:: Working data

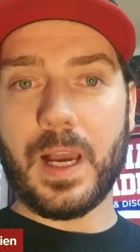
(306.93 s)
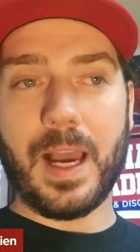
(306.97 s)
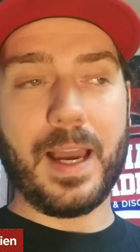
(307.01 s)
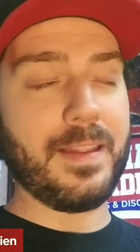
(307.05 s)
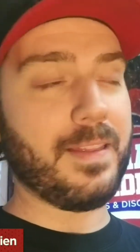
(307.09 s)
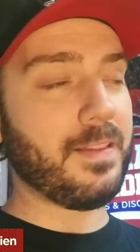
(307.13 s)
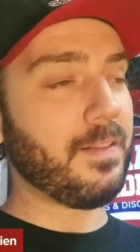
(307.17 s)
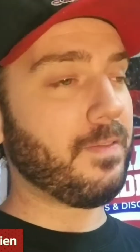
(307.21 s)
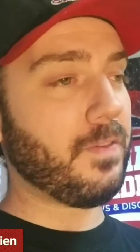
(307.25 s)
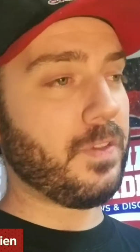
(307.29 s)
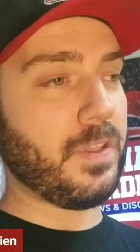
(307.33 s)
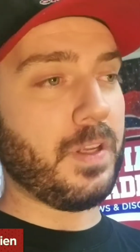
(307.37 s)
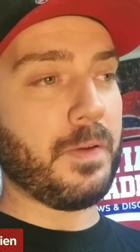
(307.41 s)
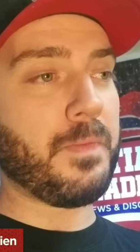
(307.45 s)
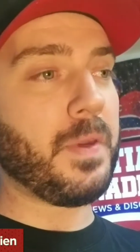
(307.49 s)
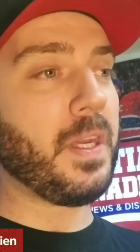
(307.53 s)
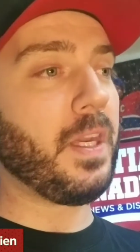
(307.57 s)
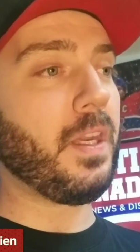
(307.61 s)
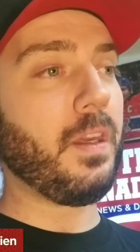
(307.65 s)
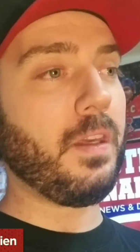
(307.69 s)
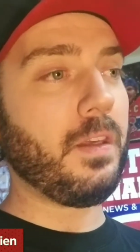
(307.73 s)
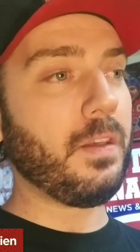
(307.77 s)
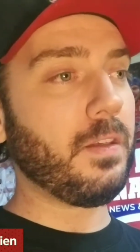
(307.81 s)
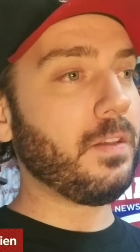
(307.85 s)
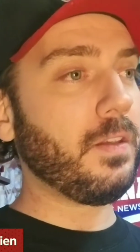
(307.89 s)
I to
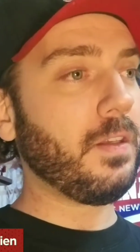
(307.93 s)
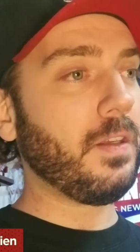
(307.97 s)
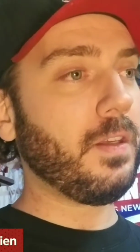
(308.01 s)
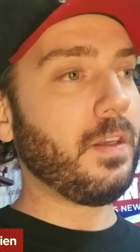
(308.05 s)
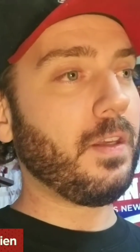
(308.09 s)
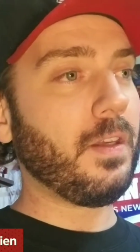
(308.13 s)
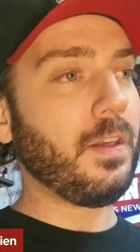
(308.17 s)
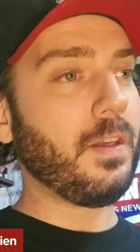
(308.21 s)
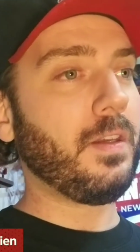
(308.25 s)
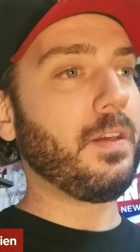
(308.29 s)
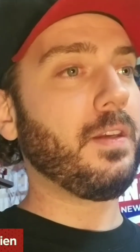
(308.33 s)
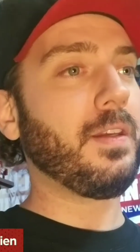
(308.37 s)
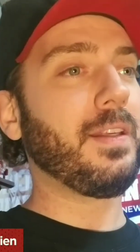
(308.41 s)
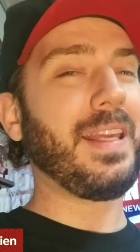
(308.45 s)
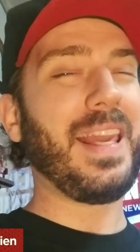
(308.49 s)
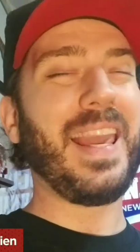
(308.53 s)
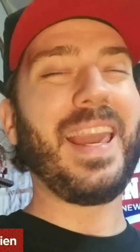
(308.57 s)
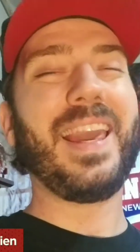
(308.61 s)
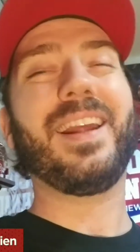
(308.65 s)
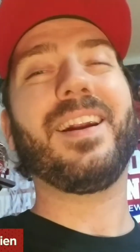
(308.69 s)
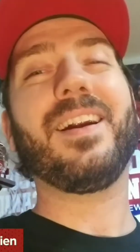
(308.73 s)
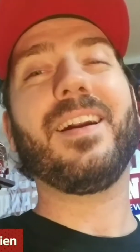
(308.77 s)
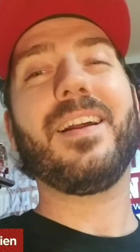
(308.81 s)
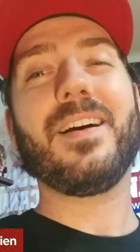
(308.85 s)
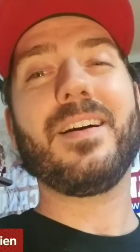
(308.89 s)
me,
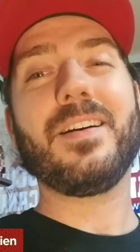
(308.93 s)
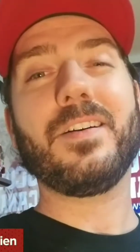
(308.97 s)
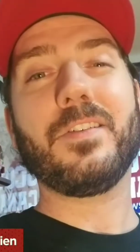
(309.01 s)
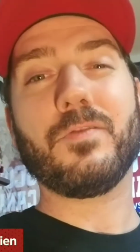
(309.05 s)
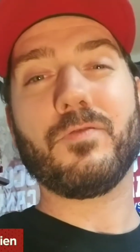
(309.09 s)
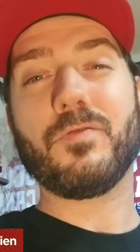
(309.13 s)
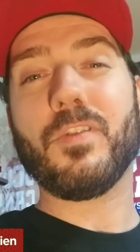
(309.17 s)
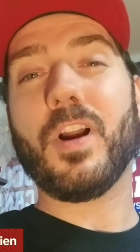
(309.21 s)
Canada,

::::

= Requirement =
With the images excluded, output every record verbatim.

= Response area =
(306.93 s)
(306.97 s)
(307.01 s)
(307.05 s)
(307.09 s)
(307.13 s)
(307.17 s)
(307.21 s)
(307.25 s)
(307.29 s)
(307.33 s)
(307.37 s)
(307.41 s)
(307.45 s)
(307.49 s)
(307.53 s)
(307.57 s)
(307.61 s)
(307.65 s)
(307.69 s)
(307.73 s)
(307.77 s)
(307.81 s)
(307.85 s)
(307.89 s)
I to
(307.93 s)
(307.97 s)
(308.01 s)
(308.05 s)
(308.09 s)
(308.13 s)
(308.17 s)
(308.21 s)
(308.25 s)
(308.29 s)
(308.33 s)
(308.37 s)
(308.41 s)
(308.45 s)
(308.49 s)
(308.53 s)
(308.57 s)
(308.61 s)
(308.65 s)
(308.69 s)
(308.73 s)
(308.77 s)
(308.81 s)
(308.85 s)
(308.89 s)
me,
(308.93 s)
(308.97 s)
(309.01 s)
(309.05 s)
(309.09 s)
(309.13 s)
(309.17 s)
(309.21 s)
Canada,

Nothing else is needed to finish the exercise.